Transcribe all of the entries, matching each one exactly.

=-=-=-=-=

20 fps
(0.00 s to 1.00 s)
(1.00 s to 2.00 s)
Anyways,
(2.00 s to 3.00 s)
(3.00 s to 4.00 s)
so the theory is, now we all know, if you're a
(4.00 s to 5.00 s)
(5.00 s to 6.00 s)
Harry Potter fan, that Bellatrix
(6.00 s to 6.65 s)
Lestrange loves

=-=-=-=-=

Solution to this problem:
20 fps
(0.00 s to 1.00 s)
(1.00 s to 2.00 s)
Anyways,
(2.00 s to 3.00 s)
(3.00 s to 4.00 s)
so the theory is, now we all know, if you're a
(4.00 s to 5.00 s)
(5.00 s to 6.00 s)
Harry Potter fan, that Bellatrix
(6.00 s to 6.65 s)
Lestrange loves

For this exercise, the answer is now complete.